- _PROBLEM TO SOLVE_
Write the entries below out again exactly; any picture in them stays out.

::: EXERCISE INPUT :::

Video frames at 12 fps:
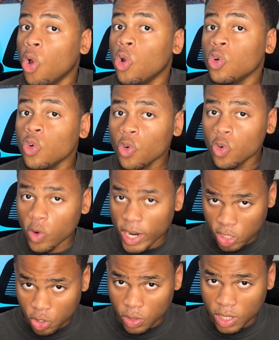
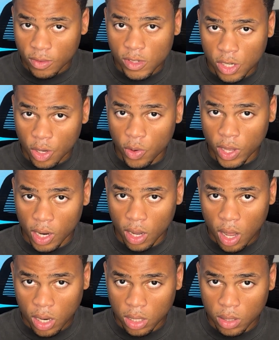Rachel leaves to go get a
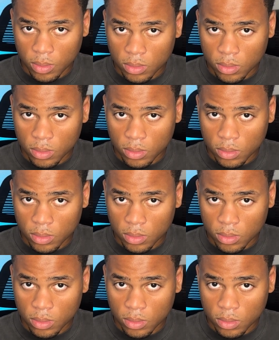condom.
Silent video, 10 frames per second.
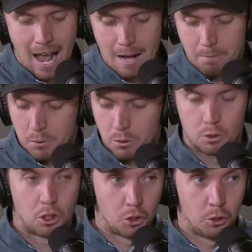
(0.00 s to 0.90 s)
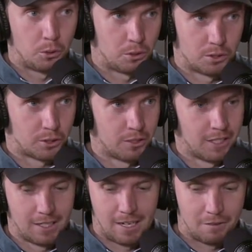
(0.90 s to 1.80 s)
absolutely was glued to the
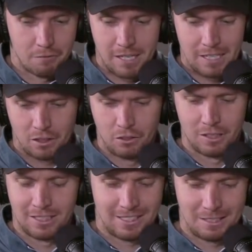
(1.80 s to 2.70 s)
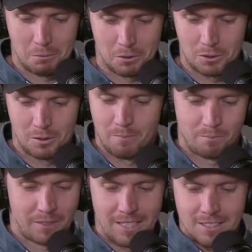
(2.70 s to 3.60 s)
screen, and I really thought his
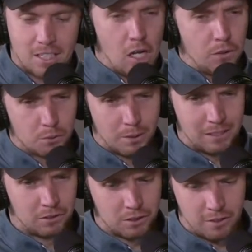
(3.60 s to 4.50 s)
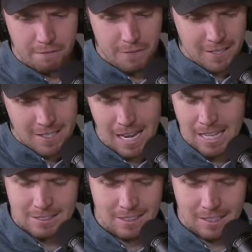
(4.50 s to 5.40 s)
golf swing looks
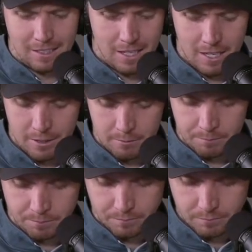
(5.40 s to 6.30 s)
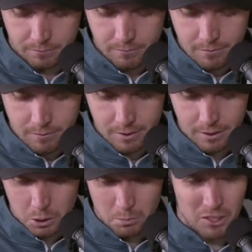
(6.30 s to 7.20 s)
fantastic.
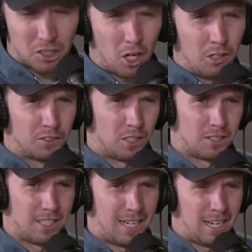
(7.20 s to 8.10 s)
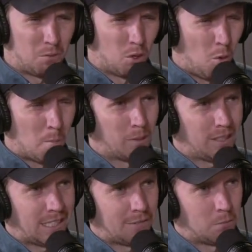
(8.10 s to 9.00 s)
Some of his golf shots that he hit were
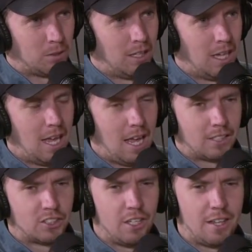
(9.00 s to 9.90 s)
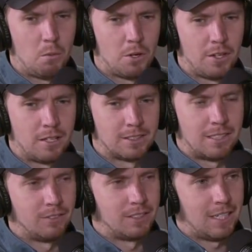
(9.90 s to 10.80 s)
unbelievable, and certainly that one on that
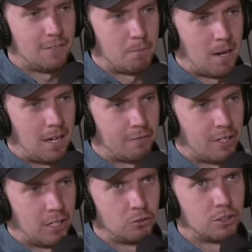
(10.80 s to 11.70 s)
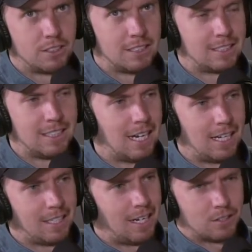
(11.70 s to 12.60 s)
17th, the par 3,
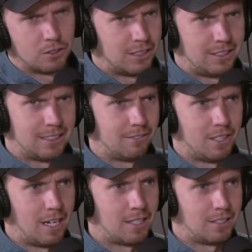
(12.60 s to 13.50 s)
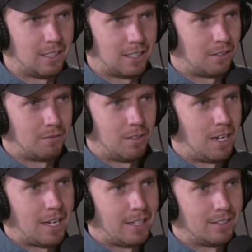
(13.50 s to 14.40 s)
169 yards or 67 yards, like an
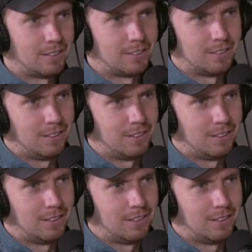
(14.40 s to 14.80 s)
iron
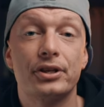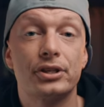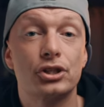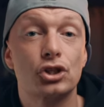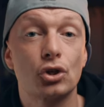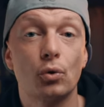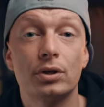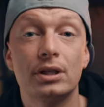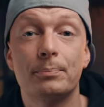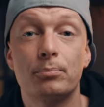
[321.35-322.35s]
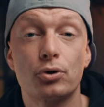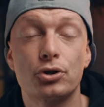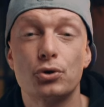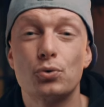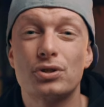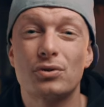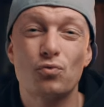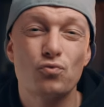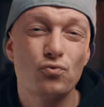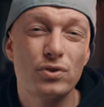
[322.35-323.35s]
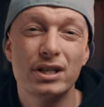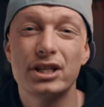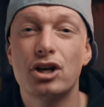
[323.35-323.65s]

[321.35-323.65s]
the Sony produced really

:::

- _FINAL ANSWER_
Video frames at 12 fps:
Rachel leaves to go get a
condom.
Silent video, 10 frames per second.
(0.00 s to 0.90 s)
(0.90 s to 1.80 s)
absolutely was glued to the
(1.80 s to 2.70 s)
(2.70 s to 3.60 s)
screen, and I really thought his
(3.60 s to 4.50 s)
(4.50 s to 5.40 s)
golf swing looks
(5.40 s to 6.30 s)
(6.30 s to 7.20 s)
fantastic.
(7.20 s to 8.10 s)
(8.10 s to 9.00 s)
Some of his golf shots that he hit were
(9.00 s to 9.90 s)
(9.90 s to 10.80 s)
unbelievable, and certainly that one on that
(10.80 s to 11.70 s)
(11.70 s to 12.60 s)
17th, the par 3,
(12.60 s to 13.50 s)
(13.50 s to 14.40 s)
169 yards or 67 yards, like an
(14.40 s to 14.80 s)
iron
[321.35-322.35s]
[322.35-323.35s]
[323.35-323.65s]

[321.35-323.65s]
the Sony produced really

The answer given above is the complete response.